The opening ceremonies at the Summer Olympics worked as a terrific distraction. Brazil suffers through its worst economy since the 1930s. Its president faces impeachment. And the murder rate bests (worsts?) every nation on the planet. But the most populous country in the Southern Hemisphere can really put on a show.

And under the watchful eyes of Christ the Redeemer, Rio knows how to preach, too.

While Jesus was present but inconspicuous in Maracanã Stadium, another god, the rain forest, was omnipresent if not omnipotent. “Promoting world peace is the basis of the Olympic spirit,” the organizers informed. “Today there is an urgent need to also promote peace with the planet. Climate change and the depletion of natural resources need our attention and the Olympic Opening Ceremony is a wonderful opportunity to shed light on this subject.”

As throngs of faux indigenous people in thongs danced about a florescent faux rain forest, a nation with feces, dead bodies, and fish with black, muck-filled innards in its waterways beseeched the “Earthlings” to “save the planet.”

What’s “think globally, act locally” in Portuguese?

The spectacle attempting to tell the story of the host country owed more to Paulo Freire’s Pedagogy of the Oppressed than any History of Brazil. It wasn’t so much even a Disneyfied version of a great nation’s past than a homage to the current shibboleths of the type of people who once imagined such things as Esperanto, the Olympics, Live Aid, and the metric system as deliverance for fallen humanity, i.e., the panjandrums running the games and the bigwigs broadcasting it.

A 12-year-old rapper who Matt Lauer dutifully informed “challenges” racism and sexism in her art dropped rhymes on the world. Nothing was lost in translation from gibberish to English.

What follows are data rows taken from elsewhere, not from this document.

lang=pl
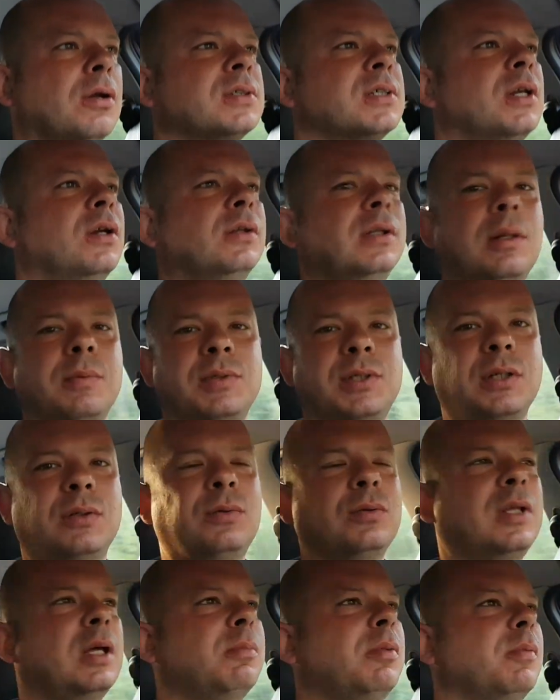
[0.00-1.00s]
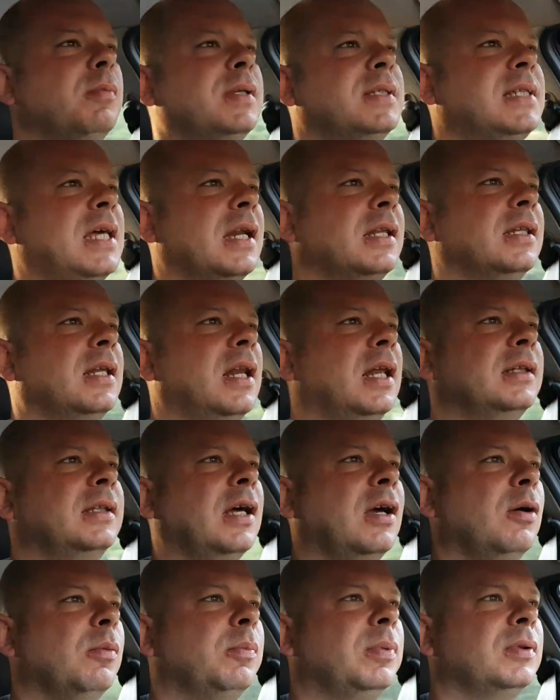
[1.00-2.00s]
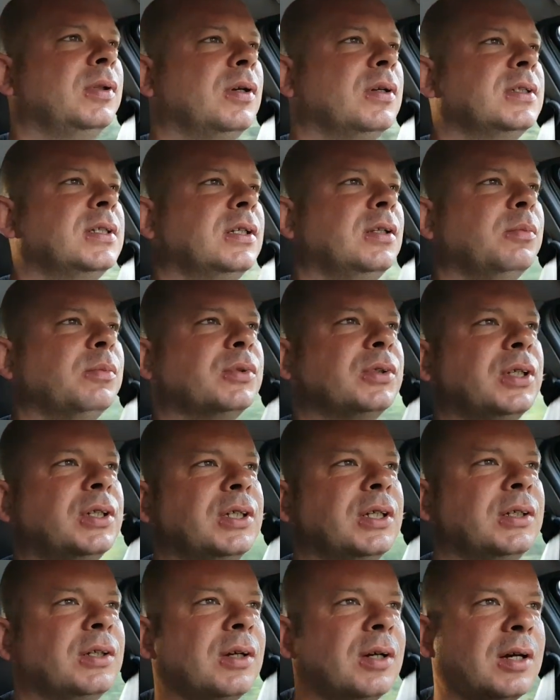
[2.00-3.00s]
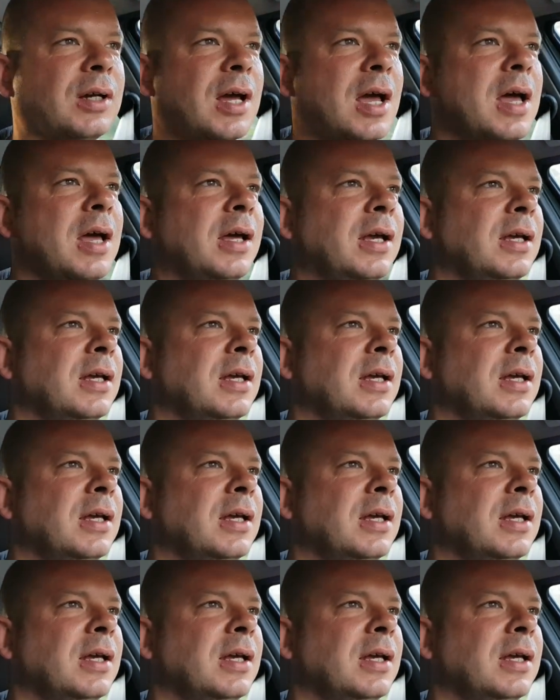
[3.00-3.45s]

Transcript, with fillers: rozglądam się tutaj, bo mi latają po drodze, to muszę się trochęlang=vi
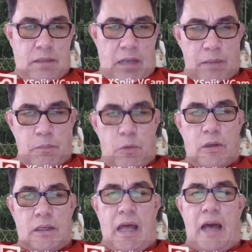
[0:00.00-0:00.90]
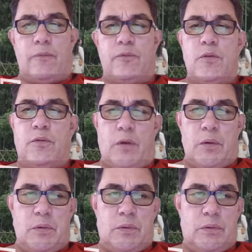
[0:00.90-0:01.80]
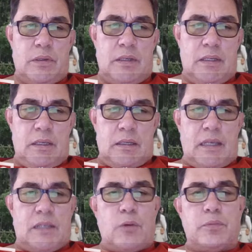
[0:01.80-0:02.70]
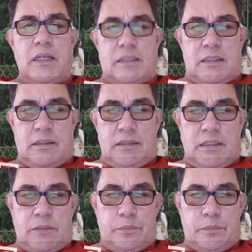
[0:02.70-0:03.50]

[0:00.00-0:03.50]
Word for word: lại buộc là phu phụ. Nghĩ cũng nực cười.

The show depicted favelas as colorful places where everyone smiles, dances, and wears clean clothes. The NBC hosts claimed that “the richest elements of Brazilian culture” come from “the poorest neighborhoods.” So do the worst smells, ugliest crimes, itchiest venereal diseases, and most pitiful illiteracy. Brazilians, judging from the broadcast, are rich in poverty.

The multicultural pageant added an ominous soundtrack for European explorers arriving in Brazil, depicted African slaves pushing a human hamster wheel, and even gave a visual shout-out to the one percent of Asians in the country. Everyone enjoyed an equal role even if some Brazilians were more equal than others.

In keeping with the multicultural motif, the production invented a history out of a grievance. Alberto Santos-Dumont, a sort of Brazilian, one-man Wright Brothers if Brazilians recognized the first flight of the Wright Brothers, flew his 14-bis above the stadium and around the city. But the real Santos-Dumont did this in Paris rather than Rio and nearly three years after the Wright Brothers did so in Kitty Hawk. Like the Rio Olympics and much else in Brazil, Santos-Dumont did so receiving heavy government subsidy. He spent more time decrying the American bicycle makers as frauds than he did flying. The ceremony, perhaps because of time constraints, refrained from educating viewers about how Brazilians invented computers, devised the polio vaccine, and put a man on the moon.

Watching Gisele Bundchen, an exemplar of the renowned Brazilian export of beauty, walk that longest of catwalks almost made the entire display worth it—for me at least; certainly not for the poor slobs in Brazil who through a reverse Robin Hood sort of socialism paid for it with a massive wealth transfer to the International Olympic Committee.

This most recent and quite sad part of Brazilian history failed to make it past the final cut.